A neat progression from project to project.
The reality is usually much messier.
At any given moment, a cinematographer may be attached to several projects simultaneously, each existing at a different stage of development and each moving at a different speed.
One might be seeking finance.
Another might be waiting for cast availability.
A third could be in active development.
A fourth could be approaching prep.
A fifth might be ready to shoot tomorrow if the final pieces suddenly fall into place.
The result is that much of a cinematographer’s professional life is spent living in multiple possible futures at the same time.
The Films That Don’t Exist Yet
When people look at a cinematographer’s credits, they only see the projects that made it to the screen.
What they don’t see are the dozens of projects that existed before that point.
Scripts that were discussed.
Treatments that were developed.
Meetings that took place.
Visual references that were assembled.
Conversations that suggested a film might happen.
Some of those projects move forward.
Others disappear completely.
Many remain somewhere in between for years.
Yet while they exist, they still occupy mental space.
You begin imagining lenses.
Locations.
Colour palettes.
Camera movement.
You start thinking about a film that may never actually be made.
Different Speeds
One of the strange realities of the film industry is that projects rarely move at a predictable pace.
A film can appear dormant for months and then suddenly require availability dates within a matter of days.
Another can seem certain to proceed before stalling unexpectedly.
Some projects spend years in development before finally reaching production.
Others move from initial conversation to green light with surprising speed.
As a result, cinematographers often find themselves preparing for several different possibilities simultaneously.
Not because they know which one will happen.
But because they don’t.
Managing Uncertainty
Part of the job becomes managing uncertainty without becoming distracted by it.
You need to remain invested enough to contribute creatively.
At the same time, you need to accept that not every project will reach the starting line.
That’s easier said than done.
The longer you spend developing a project, the more attached you inevitably become to it.
You begin solving problems that don’t yet exist.
You start imagining scenes that haven’t been scheduled.

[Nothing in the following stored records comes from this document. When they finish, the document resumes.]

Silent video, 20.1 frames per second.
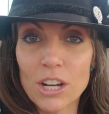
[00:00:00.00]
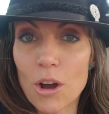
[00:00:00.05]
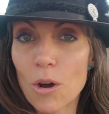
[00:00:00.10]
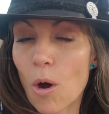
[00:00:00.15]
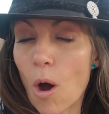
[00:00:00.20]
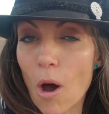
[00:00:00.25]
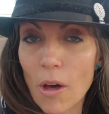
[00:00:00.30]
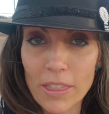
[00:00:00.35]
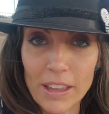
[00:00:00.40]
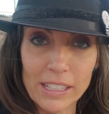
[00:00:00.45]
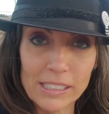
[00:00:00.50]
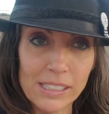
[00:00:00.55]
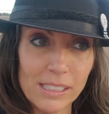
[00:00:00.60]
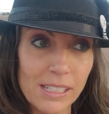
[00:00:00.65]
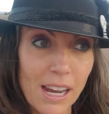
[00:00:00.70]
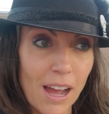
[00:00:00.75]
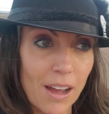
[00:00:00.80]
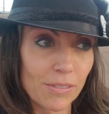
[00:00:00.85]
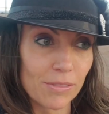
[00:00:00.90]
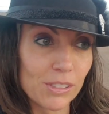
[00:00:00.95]
all that
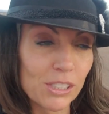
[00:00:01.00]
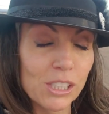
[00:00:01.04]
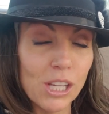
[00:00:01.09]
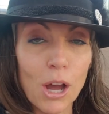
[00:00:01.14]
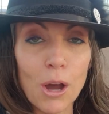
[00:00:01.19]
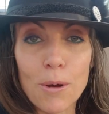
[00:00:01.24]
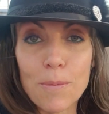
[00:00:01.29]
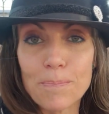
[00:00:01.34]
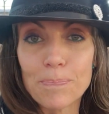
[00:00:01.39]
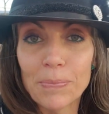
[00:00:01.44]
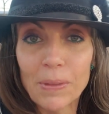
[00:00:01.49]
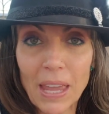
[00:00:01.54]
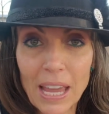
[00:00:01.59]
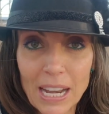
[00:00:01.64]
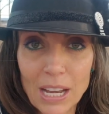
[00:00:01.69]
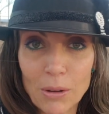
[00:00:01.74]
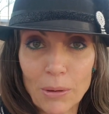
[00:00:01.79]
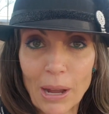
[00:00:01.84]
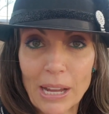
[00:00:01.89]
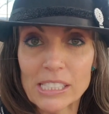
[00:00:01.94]
stuff. So
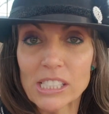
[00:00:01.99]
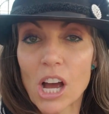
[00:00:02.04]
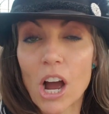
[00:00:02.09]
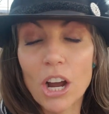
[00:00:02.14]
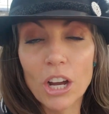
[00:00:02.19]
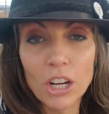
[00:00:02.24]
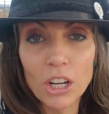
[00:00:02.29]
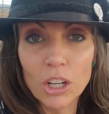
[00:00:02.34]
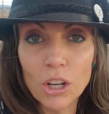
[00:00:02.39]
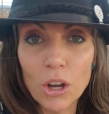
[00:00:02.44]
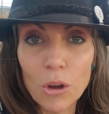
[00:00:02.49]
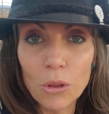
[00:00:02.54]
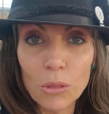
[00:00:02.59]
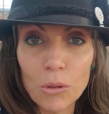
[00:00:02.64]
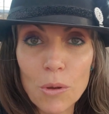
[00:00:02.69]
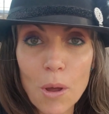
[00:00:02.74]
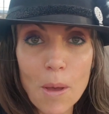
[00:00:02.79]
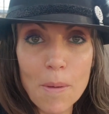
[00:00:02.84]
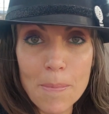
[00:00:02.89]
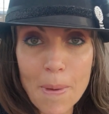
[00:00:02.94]
anyways, I'm going to go
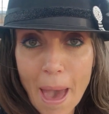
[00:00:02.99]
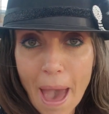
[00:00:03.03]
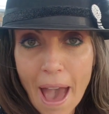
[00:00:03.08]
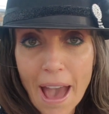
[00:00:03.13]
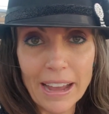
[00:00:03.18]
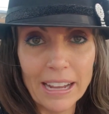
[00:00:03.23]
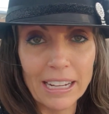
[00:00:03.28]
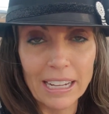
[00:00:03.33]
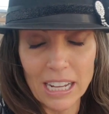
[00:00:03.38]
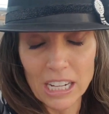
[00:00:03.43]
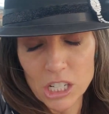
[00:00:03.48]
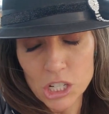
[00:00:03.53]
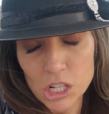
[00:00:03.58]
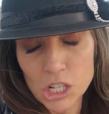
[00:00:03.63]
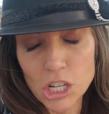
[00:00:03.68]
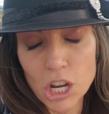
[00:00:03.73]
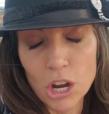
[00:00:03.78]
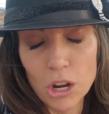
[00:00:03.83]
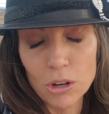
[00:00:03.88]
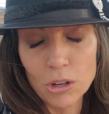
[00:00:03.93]
through my bag and kind of
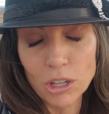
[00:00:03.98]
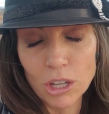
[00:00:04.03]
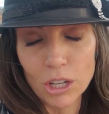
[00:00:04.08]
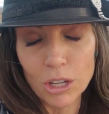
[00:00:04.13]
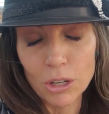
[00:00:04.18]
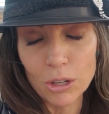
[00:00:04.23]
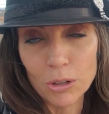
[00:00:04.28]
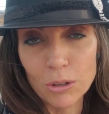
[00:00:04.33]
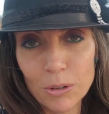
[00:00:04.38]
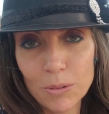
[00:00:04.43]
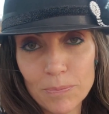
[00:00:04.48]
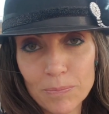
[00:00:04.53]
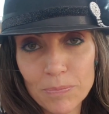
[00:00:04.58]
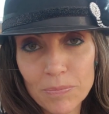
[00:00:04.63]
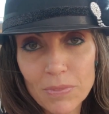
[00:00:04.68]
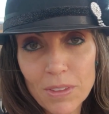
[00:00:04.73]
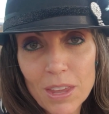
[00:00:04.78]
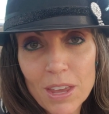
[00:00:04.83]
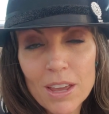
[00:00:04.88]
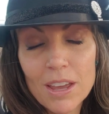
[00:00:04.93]
show you
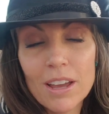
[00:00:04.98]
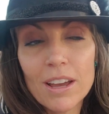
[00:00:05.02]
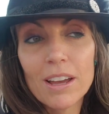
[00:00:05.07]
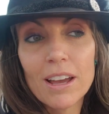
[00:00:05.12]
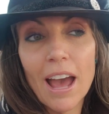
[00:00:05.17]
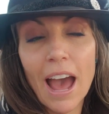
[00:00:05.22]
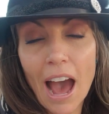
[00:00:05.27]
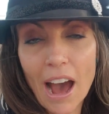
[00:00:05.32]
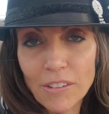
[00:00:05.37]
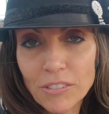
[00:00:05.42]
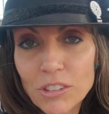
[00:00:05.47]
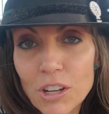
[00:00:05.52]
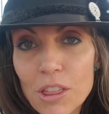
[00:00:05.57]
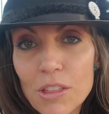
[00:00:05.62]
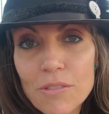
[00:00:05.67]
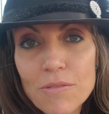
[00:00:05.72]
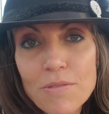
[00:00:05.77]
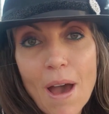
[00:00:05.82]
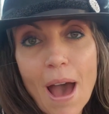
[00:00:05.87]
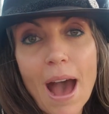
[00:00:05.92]
after
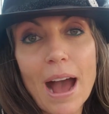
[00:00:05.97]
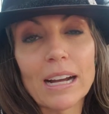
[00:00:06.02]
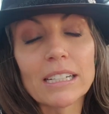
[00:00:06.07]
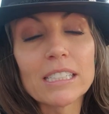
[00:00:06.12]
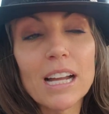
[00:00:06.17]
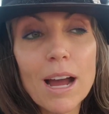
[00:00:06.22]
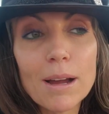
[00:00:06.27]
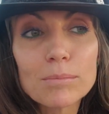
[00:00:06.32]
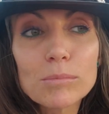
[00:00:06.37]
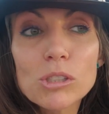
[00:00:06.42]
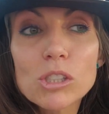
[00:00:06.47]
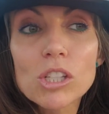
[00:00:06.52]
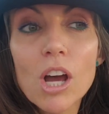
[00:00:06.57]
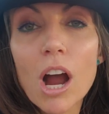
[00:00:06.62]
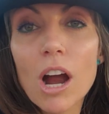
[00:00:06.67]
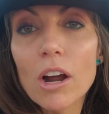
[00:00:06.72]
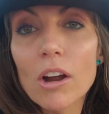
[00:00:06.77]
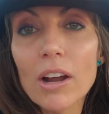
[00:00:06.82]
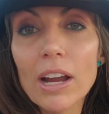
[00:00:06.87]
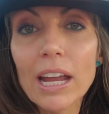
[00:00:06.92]
the fact. I'm
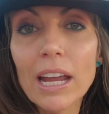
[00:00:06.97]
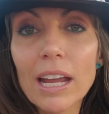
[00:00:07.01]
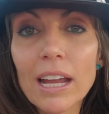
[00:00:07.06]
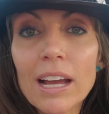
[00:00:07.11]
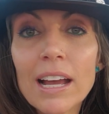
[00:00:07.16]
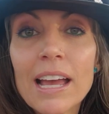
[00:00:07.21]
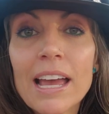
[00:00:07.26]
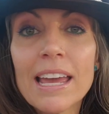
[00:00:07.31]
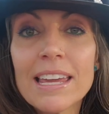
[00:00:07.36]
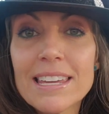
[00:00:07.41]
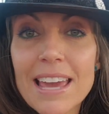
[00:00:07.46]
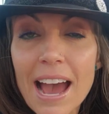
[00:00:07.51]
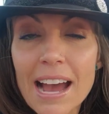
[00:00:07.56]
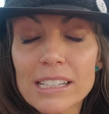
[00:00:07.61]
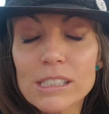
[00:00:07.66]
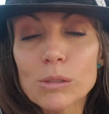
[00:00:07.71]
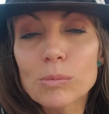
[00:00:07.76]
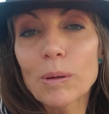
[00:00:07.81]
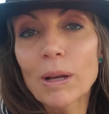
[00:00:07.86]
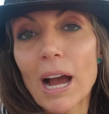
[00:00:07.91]
sorry.
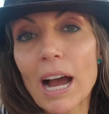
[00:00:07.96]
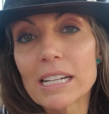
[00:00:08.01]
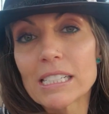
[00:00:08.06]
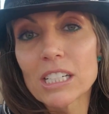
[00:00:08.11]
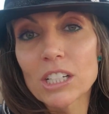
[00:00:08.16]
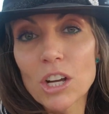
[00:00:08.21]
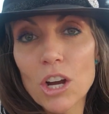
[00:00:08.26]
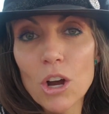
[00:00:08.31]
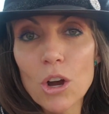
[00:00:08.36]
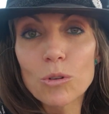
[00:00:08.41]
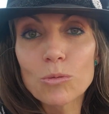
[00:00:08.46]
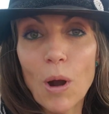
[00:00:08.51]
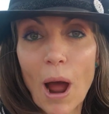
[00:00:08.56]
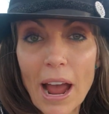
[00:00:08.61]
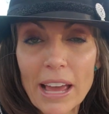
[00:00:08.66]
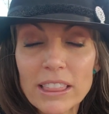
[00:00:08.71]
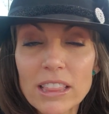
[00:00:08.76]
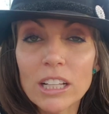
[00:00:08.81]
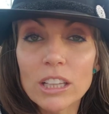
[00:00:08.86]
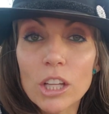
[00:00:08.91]
Yes, we got to go
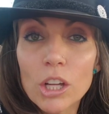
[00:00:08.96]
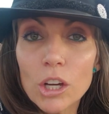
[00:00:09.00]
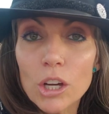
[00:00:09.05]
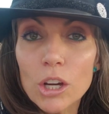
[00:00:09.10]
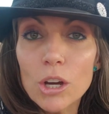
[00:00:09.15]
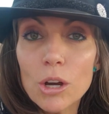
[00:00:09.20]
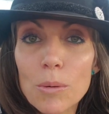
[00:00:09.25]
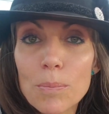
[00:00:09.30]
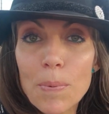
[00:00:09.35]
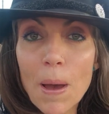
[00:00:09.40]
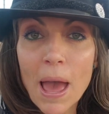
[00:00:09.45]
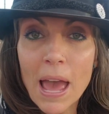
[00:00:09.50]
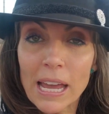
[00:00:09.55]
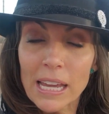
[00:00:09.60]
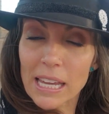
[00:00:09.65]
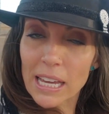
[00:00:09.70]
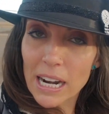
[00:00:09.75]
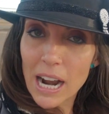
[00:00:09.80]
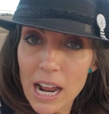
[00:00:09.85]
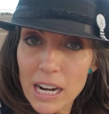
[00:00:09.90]
ride the loop,
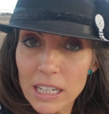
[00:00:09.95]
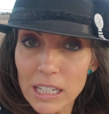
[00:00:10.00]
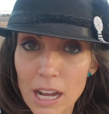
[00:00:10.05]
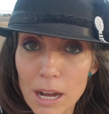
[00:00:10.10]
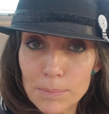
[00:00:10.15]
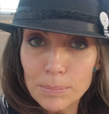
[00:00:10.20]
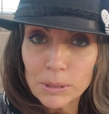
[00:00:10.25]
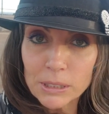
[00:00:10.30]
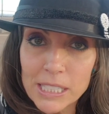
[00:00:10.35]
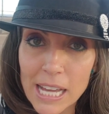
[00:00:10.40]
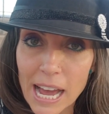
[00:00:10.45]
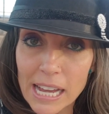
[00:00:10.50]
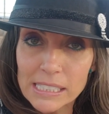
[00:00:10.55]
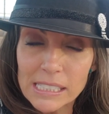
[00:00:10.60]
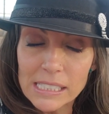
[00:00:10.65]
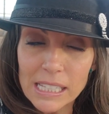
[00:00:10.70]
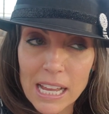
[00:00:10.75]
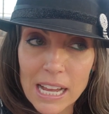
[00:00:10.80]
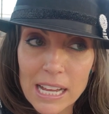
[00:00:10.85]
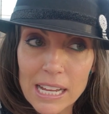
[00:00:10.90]
get on a couple
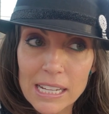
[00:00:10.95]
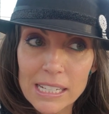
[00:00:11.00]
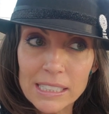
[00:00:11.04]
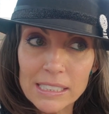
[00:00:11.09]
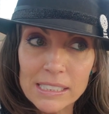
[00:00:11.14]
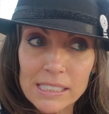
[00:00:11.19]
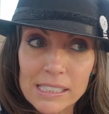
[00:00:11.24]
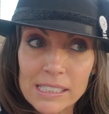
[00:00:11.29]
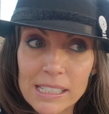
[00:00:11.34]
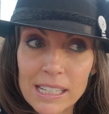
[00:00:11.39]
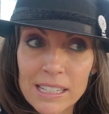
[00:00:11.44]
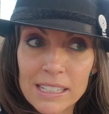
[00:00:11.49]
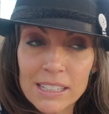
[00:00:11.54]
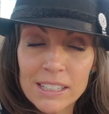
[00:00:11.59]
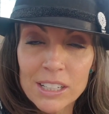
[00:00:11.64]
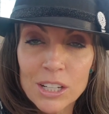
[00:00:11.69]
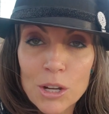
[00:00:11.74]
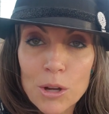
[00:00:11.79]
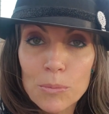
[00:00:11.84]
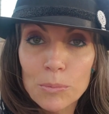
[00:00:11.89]
Teslas.
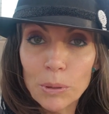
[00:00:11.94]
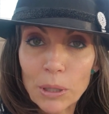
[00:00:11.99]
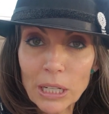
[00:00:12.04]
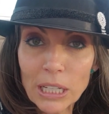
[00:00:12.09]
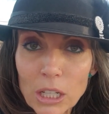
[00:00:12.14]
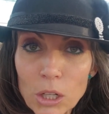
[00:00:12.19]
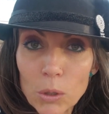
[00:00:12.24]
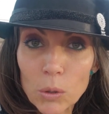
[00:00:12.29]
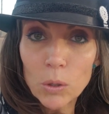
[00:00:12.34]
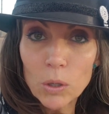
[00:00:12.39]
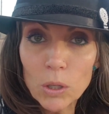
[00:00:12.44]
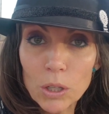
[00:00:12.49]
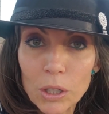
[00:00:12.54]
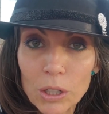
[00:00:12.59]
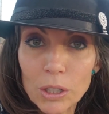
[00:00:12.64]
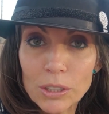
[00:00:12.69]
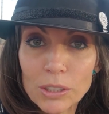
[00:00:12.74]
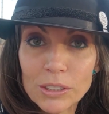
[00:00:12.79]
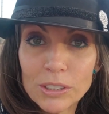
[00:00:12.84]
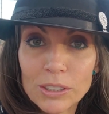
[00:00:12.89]
Pretty
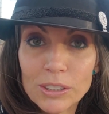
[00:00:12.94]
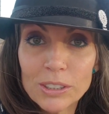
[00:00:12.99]
cool.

You find yourself thinking about films that may never move beyond a PDF and a conversation.
The Hidden Work
This is a side of cinematography that rarely appears in discussions about the craft.
People naturally focus on cameras, lenses and lighting.
But much of the profession exists long before any of those decisions are made.
It’s spent reading scripts.
Building relationships.
Discussing possibilities.
Exploring visual ideas.
Preparing for futures that may or may not arrive.
None of that work appears in the credits.
Yet it remains an essential part of the job.
Opportunity and Timing
Perhaps the most difficult aspect is that opportunities rarely arrive in sequence.
They arrive together.
A quiet period can suddenly become crowded.
Several projects can become viable at the same moment.
Schedules can overlap.
Availability becomes part of the conversation.
The challenge isn’t simply finding projects.
It’s deciding which future becomes your present.
Looking Ahead
Most careers in film are shaped as much by the projects that almost happened as the ones that did.
The audience only sees the finished work.
The industry sees the credits.
But behind every completed film are countless other possibilities that never reached the screen.
That’s the nature of creative work in development.
You’re constantly moving forward while remaining open to uncertainty.
Living not in a single future, but in several at once.
And waiting to discover which one becomes real.